◆ AIM OF THE EXERCISE
Your answer must be an exact copy of the records below, minus the pictures.

◆ MATERIAL SHOWN
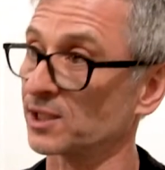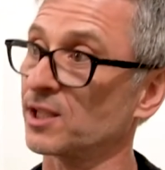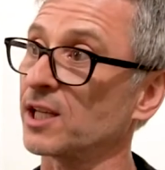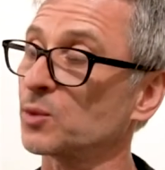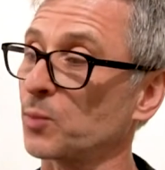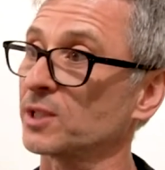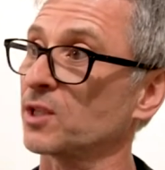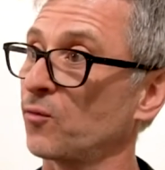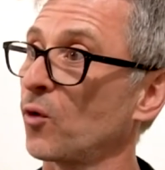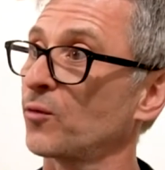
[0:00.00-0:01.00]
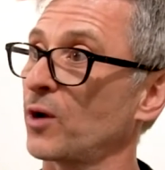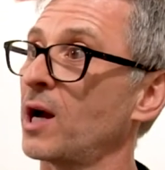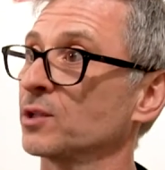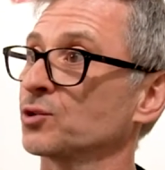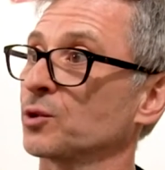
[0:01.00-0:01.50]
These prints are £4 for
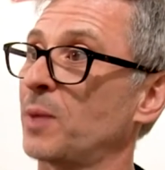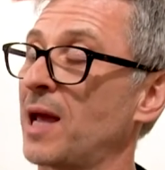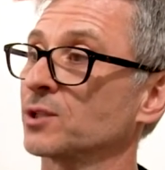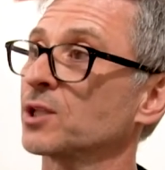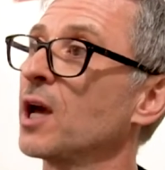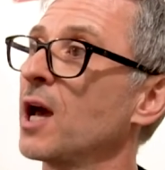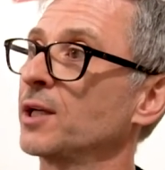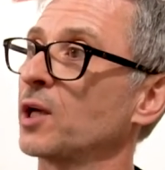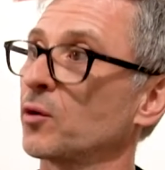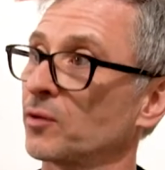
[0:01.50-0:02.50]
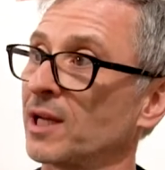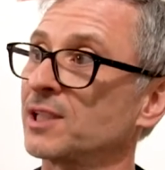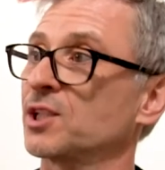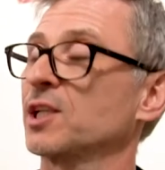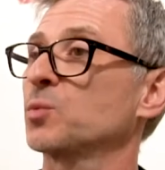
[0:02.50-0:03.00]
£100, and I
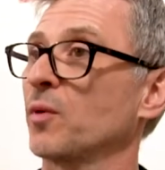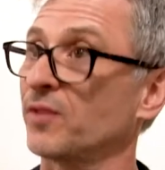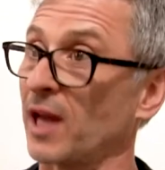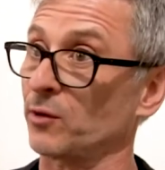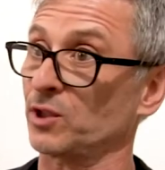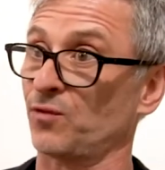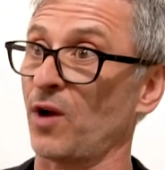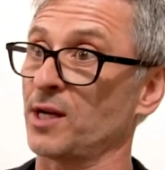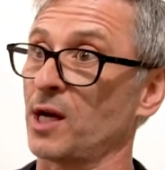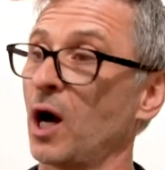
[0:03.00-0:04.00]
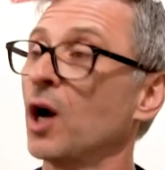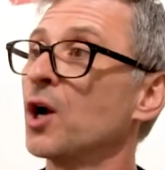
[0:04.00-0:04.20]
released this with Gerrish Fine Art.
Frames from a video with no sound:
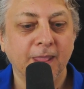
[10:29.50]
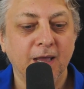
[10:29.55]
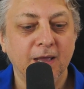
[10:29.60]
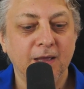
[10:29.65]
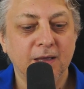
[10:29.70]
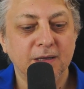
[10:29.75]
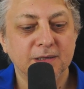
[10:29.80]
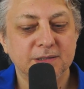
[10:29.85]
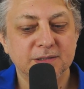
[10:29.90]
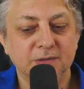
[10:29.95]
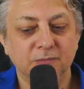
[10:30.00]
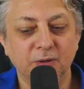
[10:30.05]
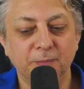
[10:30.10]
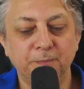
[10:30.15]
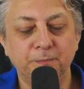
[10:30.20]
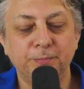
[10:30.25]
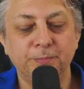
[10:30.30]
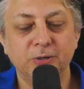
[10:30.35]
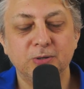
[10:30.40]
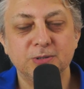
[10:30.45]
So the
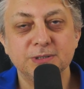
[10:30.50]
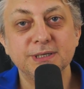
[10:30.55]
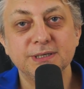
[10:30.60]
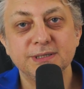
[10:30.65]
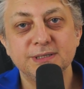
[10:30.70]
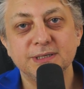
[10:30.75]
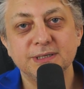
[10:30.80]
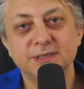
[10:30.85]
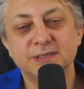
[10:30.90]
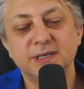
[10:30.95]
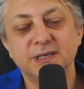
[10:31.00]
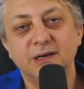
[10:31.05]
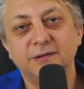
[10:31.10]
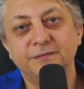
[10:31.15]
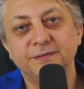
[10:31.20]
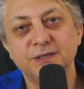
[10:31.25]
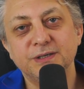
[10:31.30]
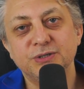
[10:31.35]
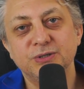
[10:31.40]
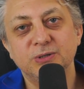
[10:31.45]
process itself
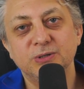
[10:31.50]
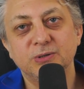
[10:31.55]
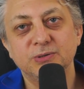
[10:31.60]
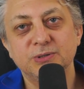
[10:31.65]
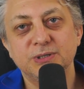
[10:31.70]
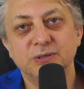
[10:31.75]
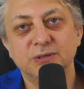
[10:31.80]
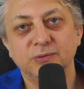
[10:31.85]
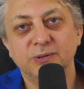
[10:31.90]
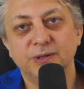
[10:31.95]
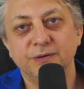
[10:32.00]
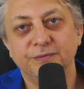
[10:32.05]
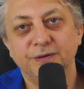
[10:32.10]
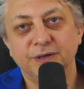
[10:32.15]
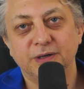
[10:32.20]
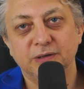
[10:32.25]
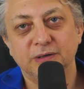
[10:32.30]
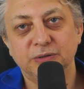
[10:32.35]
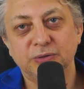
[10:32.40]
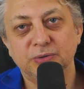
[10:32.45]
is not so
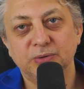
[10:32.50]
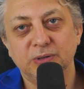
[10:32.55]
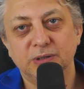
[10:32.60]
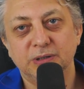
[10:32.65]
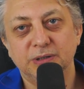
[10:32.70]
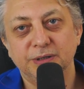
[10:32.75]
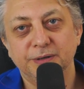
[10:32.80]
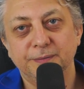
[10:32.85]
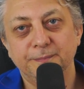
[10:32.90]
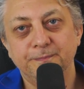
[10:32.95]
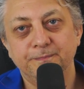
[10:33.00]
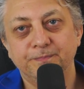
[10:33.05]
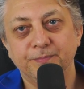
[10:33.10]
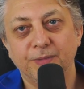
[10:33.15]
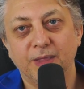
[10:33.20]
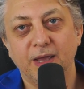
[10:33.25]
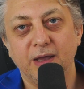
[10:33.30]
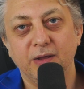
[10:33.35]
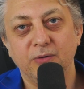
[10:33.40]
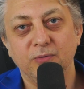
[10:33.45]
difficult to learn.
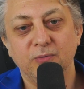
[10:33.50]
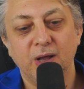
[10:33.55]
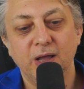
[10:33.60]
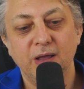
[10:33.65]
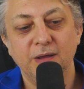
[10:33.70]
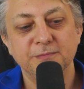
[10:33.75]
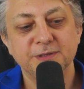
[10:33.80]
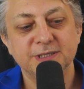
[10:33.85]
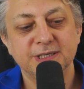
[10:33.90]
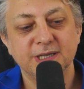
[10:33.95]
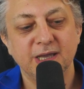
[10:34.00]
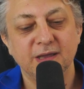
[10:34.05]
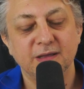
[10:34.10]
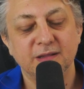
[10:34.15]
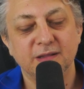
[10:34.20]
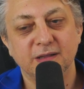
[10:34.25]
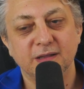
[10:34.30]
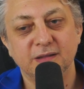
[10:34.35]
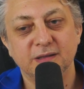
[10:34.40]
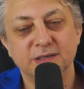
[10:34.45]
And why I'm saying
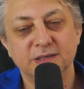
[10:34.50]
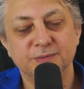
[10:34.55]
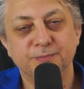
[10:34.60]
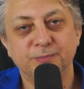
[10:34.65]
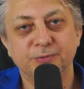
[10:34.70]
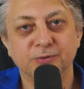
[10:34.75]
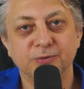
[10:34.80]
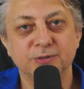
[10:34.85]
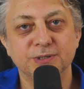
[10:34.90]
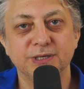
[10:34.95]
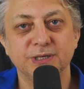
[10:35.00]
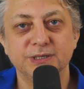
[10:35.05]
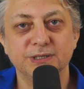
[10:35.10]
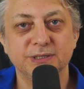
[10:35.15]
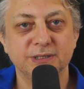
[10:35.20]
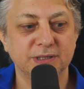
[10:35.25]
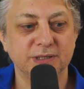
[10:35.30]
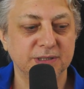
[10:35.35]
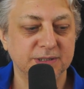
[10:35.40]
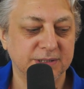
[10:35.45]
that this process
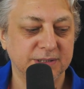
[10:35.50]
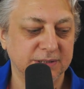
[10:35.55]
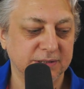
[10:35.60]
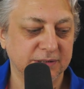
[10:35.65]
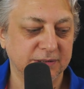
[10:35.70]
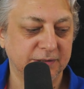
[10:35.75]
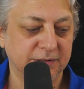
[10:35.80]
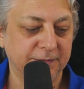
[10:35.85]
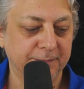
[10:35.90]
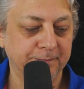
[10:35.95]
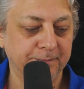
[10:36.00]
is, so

◆ REPLY
[0:00.00-0:01.00]
[0:01.00-0:01.50]
These prints are £4 for
[0:01.50-0:02.50]
[0:02.50-0:03.00]
£100, and I
[0:03.00-0:04.00]
[0:04.00-0:04.20]
released this with Gerrish Fine Art.
Frames from a video with no sound:
[10:29.50]
[10:29.55]
[10:29.60]
[10:29.65]
[10:29.70]
[10:29.75]
[10:29.80]
[10:29.85]
[10:29.90]
[10:29.95]
[10:30.00]
[10:30.05]
[10:30.10]
[10:30.15]
[10:30.20]
[10:30.25]
[10:30.30]
[10:30.35]
[10:30.40]
[10:30.45]
So the
[10:30.50]
[10:30.55]
[10:30.60]
[10:30.65]
[10:30.70]
[10:30.75]
[10:30.80]
[10:30.85]
[10:30.90]
[10:30.95]
[10:31.00]
[10:31.05]
[10:31.10]
[10:31.15]
[10:31.20]
[10:31.25]
[10:31.30]
[10:31.35]
[10:31.40]
[10:31.45]
process itself
[10:31.50]
[10:31.55]
[10:31.60]
[10:31.65]
[10:31.70]
[10:31.75]
[10:31.80]
[10:31.85]
[10:31.90]
[10:31.95]
[10:32.00]
[10:32.05]
[10:32.10]
[10:32.15]
[10:32.20]
[10:32.25]
[10:32.30]
[10:32.35]
[10:32.40]
[10:32.45]
is not so
[10:32.50]
[10:32.55]
[10:32.60]
[10:32.65]
[10:32.70]
[10:32.75]
[10:32.80]
[10:32.85]
[10:32.90]
[10:32.95]
[10:33.00]
[10:33.05]
[10:33.10]
[10:33.15]
[10:33.20]
[10:33.25]
[10:33.30]
[10:33.35]
[10:33.40]
[10:33.45]
difficult to learn.
[10:33.50]
[10:33.55]
[10:33.60]
[10:33.65]
[10:33.70]
[10:33.75]
[10:33.80]
[10:33.85]
[10:33.90]
[10:33.95]
[10:34.00]
[10:34.05]
[10:34.10]
[10:34.15]
[10:34.20]
[10:34.25]
[10:34.30]
[10:34.35]
[10:34.40]
[10:34.45]
And why I'm saying
[10:34.50]
[10:34.55]
[10:34.60]
[10:34.65]
[10:34.70]
[10:34.75]
[10:34.80]
[10:34.85]
[10:34.90]
[10:34.95]
[10:35.00]
[10:35.05]
[10:35.10]
[10:35.15]
[10:35.20]
[10:35.25]
[10:35.30]
[10:35.35]
[10:35.40]
[10:35.45]
that this process
[10:35.50]
[10:35.55]
[10:35.60]
[10:35.65]
[10:35.70]
[10:35.75]
[10:35.80]
[10:35.85]
[10:35.90]
[10:35.95]
[10:36.00]
is, so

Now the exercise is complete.